(EXTRACTED INFORMATION begins)
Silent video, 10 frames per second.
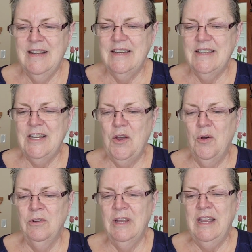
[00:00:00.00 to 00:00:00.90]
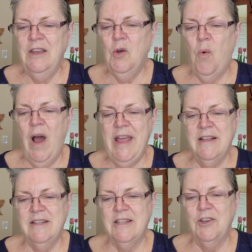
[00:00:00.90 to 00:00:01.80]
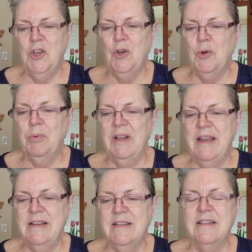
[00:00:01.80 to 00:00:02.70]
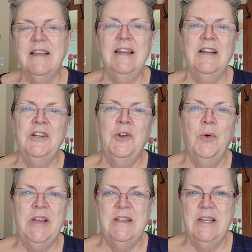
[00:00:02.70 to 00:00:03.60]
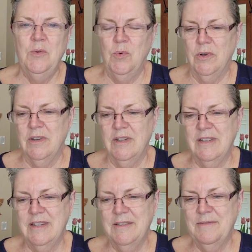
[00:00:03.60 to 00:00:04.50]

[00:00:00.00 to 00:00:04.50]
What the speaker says: That's the only quiet, secure place in a noisy world.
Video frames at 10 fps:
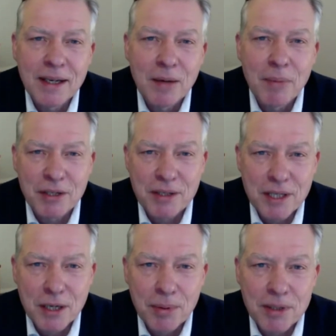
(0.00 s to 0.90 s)
budget
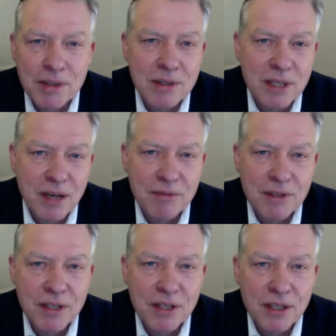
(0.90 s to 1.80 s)
surplus since
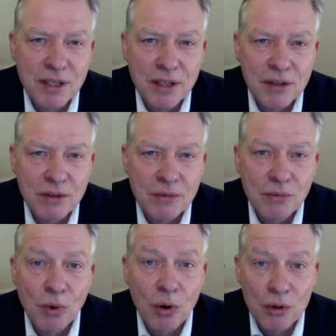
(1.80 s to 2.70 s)
71
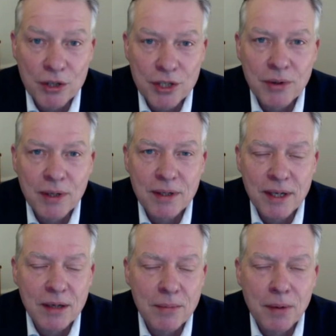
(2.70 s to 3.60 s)
or 2, I think,
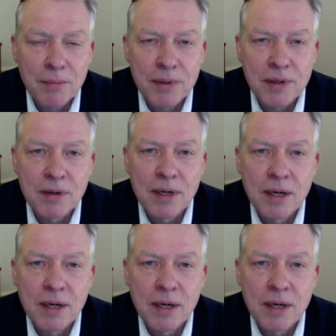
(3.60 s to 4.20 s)
under Pompidou.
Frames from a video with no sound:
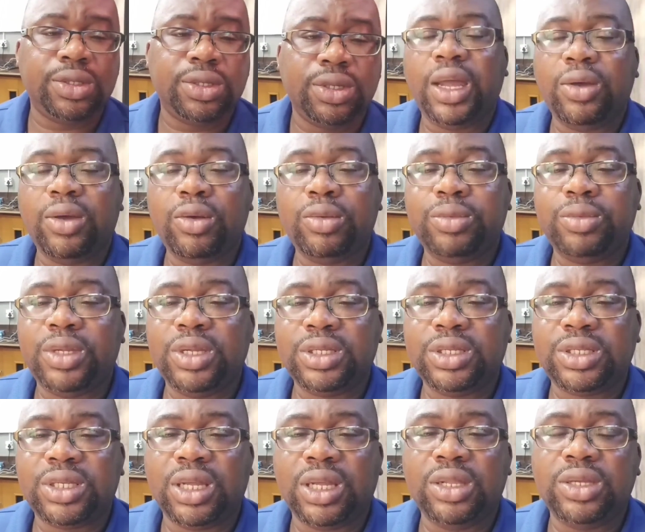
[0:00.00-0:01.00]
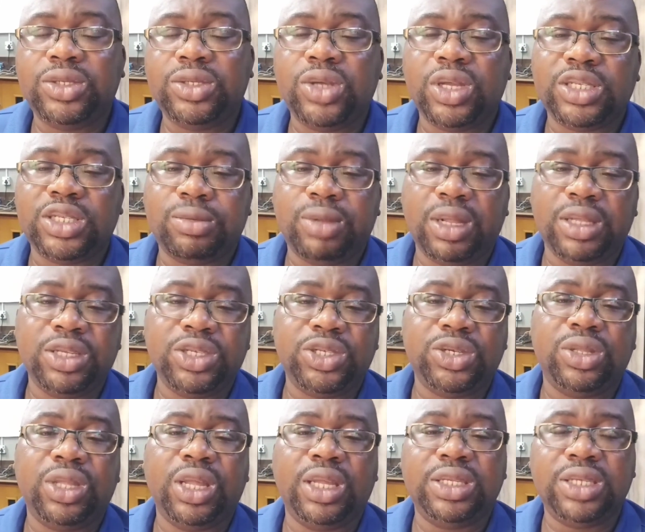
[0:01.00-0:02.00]
I hope this little
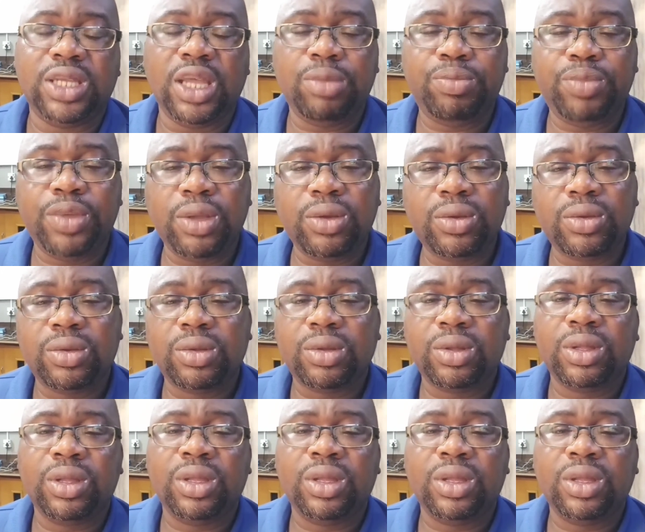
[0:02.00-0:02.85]
explanation has helped you.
(EXTRACTED INFORMATION ends)
- WHAT TO WORK ON
With images excluded, write the records above out again exactly.

- RESPONSE AREA
Silent video, 10 frames per second.
[00:00:00.00 to 00:00:00.90]
[00:00:00.90 to 00:00:01.80]
[00:00:01.80 to 00:00:02.70]
[00:00:02.70 to 00:00:03.60]
[00:00:03.60 to 00:00:04.50]

[00:00:00.00 to 00:00:04.50]
What the speaker says: That's the only quiet, secure place in a noisy world.
Video frames at 10 fps:
(0.00 s to 0.90 s)
budget
(0.90 s to 1.80 s)
surplus since
(1.80 s to 2.70 s)
71
(2.70 s to 3.60 s)
or 2, I think,
(3.60 s to 4.20 s)
under Pompidou.
Frames from a video with no sound:
[0:00.00-0:01.00]
[0:01.00-0:02.00]
I hope this little
[0:02.00-0:02.85]
explanation has helped you.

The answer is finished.